■ **EXERCISE OBJECTIVE**: Retype each record below word for word. Leave the pictures out.
───── PROVIDED ENTRIES
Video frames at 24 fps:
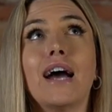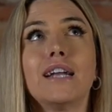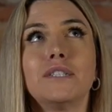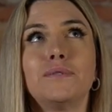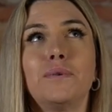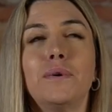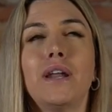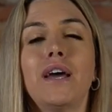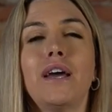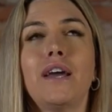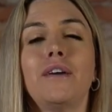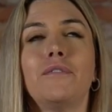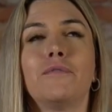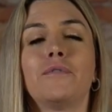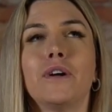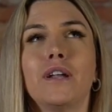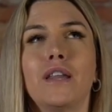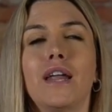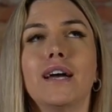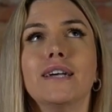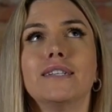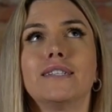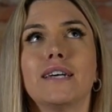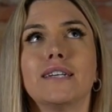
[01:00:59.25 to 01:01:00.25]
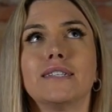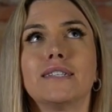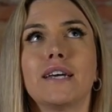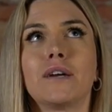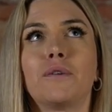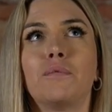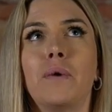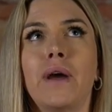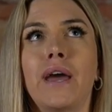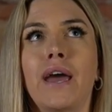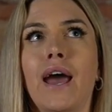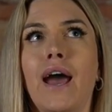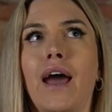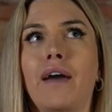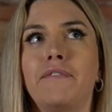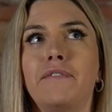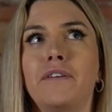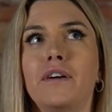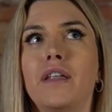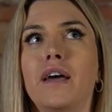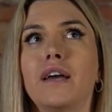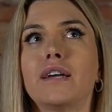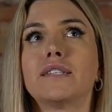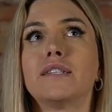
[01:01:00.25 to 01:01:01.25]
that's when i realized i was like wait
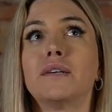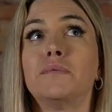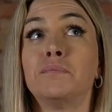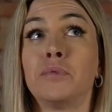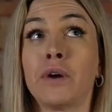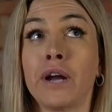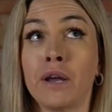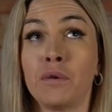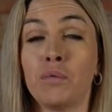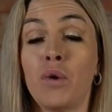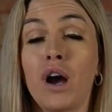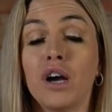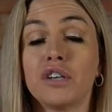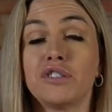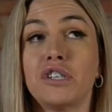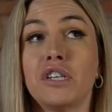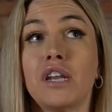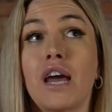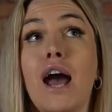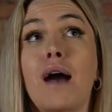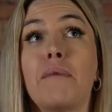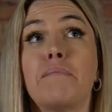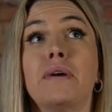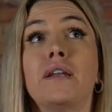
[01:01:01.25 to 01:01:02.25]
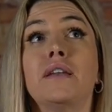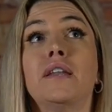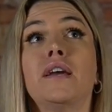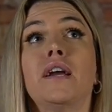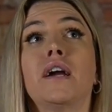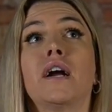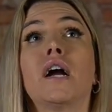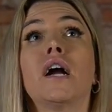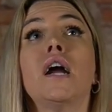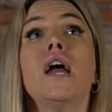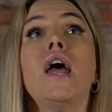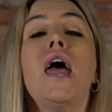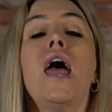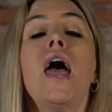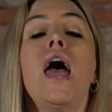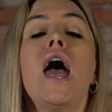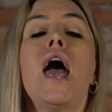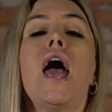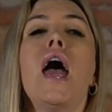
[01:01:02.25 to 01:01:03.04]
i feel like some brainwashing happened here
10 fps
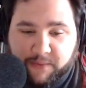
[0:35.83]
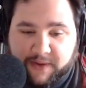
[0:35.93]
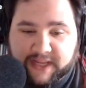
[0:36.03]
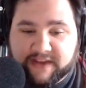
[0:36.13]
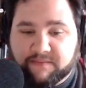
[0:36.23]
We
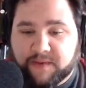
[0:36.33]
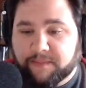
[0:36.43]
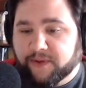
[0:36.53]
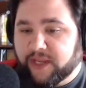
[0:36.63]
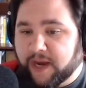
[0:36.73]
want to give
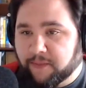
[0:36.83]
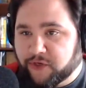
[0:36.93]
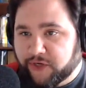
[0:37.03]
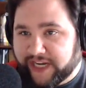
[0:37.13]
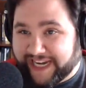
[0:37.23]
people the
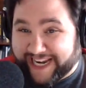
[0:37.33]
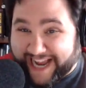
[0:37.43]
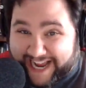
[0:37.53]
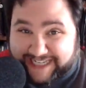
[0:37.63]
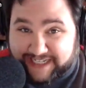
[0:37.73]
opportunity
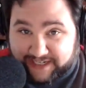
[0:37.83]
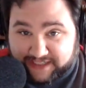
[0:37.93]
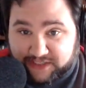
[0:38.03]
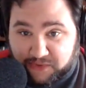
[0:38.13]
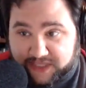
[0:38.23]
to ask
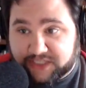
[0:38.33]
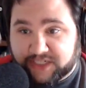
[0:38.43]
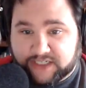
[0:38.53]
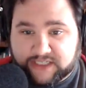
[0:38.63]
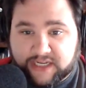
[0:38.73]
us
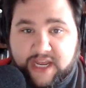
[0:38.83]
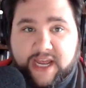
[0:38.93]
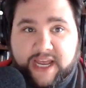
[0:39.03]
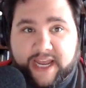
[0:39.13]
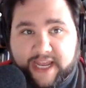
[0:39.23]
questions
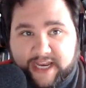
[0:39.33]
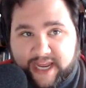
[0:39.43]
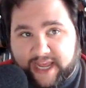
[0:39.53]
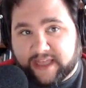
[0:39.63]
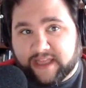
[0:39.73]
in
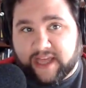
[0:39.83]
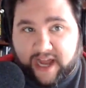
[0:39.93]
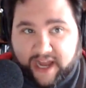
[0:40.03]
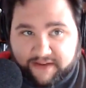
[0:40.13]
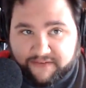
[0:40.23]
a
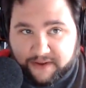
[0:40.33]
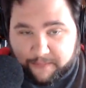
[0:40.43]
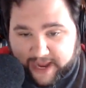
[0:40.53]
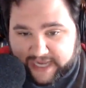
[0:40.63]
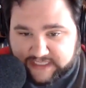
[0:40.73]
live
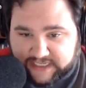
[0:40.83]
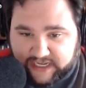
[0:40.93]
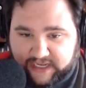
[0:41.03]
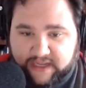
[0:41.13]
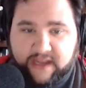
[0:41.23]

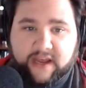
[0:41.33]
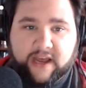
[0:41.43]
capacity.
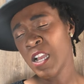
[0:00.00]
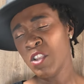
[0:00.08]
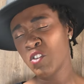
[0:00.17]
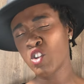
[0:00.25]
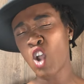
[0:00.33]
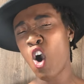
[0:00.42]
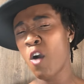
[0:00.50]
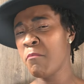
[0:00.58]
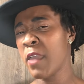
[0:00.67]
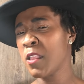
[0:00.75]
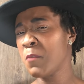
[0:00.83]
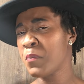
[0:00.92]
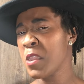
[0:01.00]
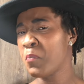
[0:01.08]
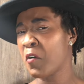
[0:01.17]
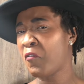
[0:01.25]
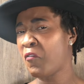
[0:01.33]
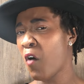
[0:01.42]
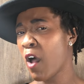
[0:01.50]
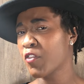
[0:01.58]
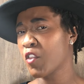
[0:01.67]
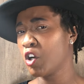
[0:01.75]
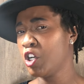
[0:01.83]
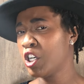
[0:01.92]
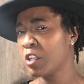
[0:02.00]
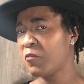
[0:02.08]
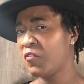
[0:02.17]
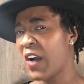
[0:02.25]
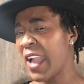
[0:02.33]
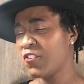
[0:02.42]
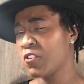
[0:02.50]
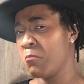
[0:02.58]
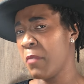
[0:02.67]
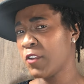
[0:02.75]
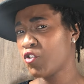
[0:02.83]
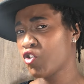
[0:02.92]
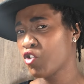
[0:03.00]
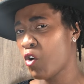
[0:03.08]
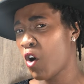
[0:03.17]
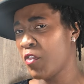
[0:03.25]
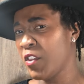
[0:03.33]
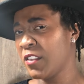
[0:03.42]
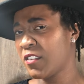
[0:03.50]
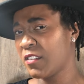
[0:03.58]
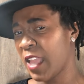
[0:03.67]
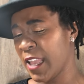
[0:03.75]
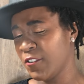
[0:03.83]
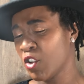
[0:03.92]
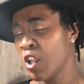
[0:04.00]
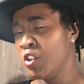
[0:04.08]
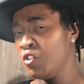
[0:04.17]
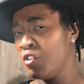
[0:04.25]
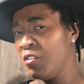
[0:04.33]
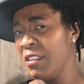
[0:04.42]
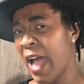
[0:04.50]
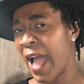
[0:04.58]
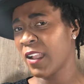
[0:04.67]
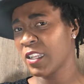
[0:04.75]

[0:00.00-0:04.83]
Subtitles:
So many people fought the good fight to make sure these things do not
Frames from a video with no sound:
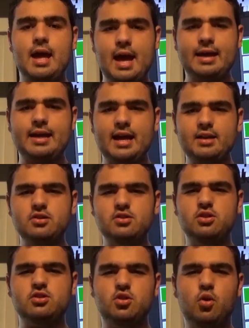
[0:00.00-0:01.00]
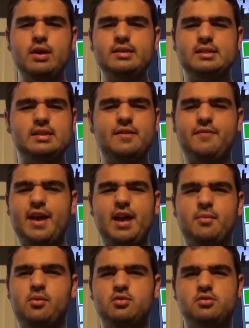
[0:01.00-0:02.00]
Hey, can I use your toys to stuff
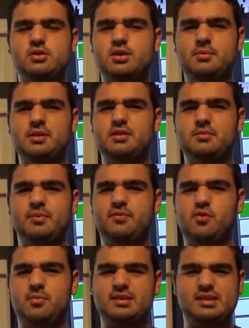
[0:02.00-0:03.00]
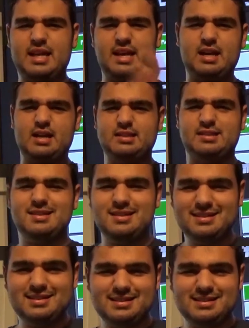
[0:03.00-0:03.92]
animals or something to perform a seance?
──────────
■ **EXERCISE OUTPUT**:
Video frames at 24 fps:
[01:00:59.25 to 01:01:00.25]
[01:01:00.25 to 01:01:01.25]
that's when i realized i was like wait
[01:01:01.25 to 01:01:02.25]
[01:01:02.25 to 01:01:03.04]
i feel like some brainwashing happened here
10 fps
[0:35.83]
[0:35.93]
[0:36.03]
[0:36.13]
[0:36.23]
We
[0:36.33]
[0:36.43]
[0:36.53]
[0:36.63]
[0:36.73]
want to give
[0:36.83]
[0:36.93]
[0:37.03]
[0:37.13]
[0:37.23]
people the
[0:37.33]
[0:37.43]
[0:37.53]
[0:37.63]
[0:37.73]
opportunity
[0:37.83]
[0:37.93]
[0:38.03]
[0:38.13]
[0:38.23]
to ask
[0:38.33]
[0:38.43]
[0:38.53]
[0:38.63]
[0:38.73]
us
[0:38.83]
[0:38.93]
[0:39.03]
[0:39.13]
[0:39.23]
questions
[0:39.33]
[0:39.43]
[0:39.53]
[0:39.63]
[0:39.73]
in
[0:39.83]
[0:39.93]
[0:40.03]
[0:40.13]
[0:40.23]
a
[0:40.33]
[0:40.43]
[0:40.53]
[0:40.63]
[0:40.73]
live
[0:40.83]
[0:40.93]
[0:41.03]
[0:41.13]
[0:41.23]

[0:41.33]
[0:41.43]
capacity.
[0:00.00]
[0:00.08]
[0:00.17]
[0:00.25]
[0:00.33]
[0:00.42]
[0:00.50]
[0:00.58]
[0:00.67]
[0:00.75]
[0:00.83]
[0:00.92]
[0:01.00]
[0:01.08]
[0:01.17]
[0:01.25]
[0:01.33]
[0:01.42]
[0:01.50]
[0:01.58]
[0:01.67]
[0:01.75]
[0:01.83]
[0:01.92]
[0:02.00]
[0:02.08]
[0:02.17]
[0:02.25]
[0:02.33]
[0:02.42]
[0:02.50]
[0:02.58]
[0:02.67]
[0:02.75]
[0:02.83]
[0:02.92]
[0:03.00]
[0:03.08]
[0:03.17]
[0:03.25]
[0:03.33]
[0:03.42]
[0:03.50]
[0:03.58]
[0:03.67]
[0:03.75]
[0:03.83]
[0:03.92]
[0:04.00]
[0:04.08]
[0:04.17]
[0:04.25]
[0:04.33]
[0:04.42]
[0:04.50]
[0:04.58]
[0:04.67]
[0:04.75]

[0:00.00-0:04.83]
Subtitles:
So many people fought the good fight to make sure these things do not
Frames from a video with no sound:
[0:00.00-0:01.00]
[0:01.00-0:02.00]
Hey, can I use your toys to stuff
[0:02.00-0:03.00]
[0:03.00-0:03.92]
animals or something to perform a seance?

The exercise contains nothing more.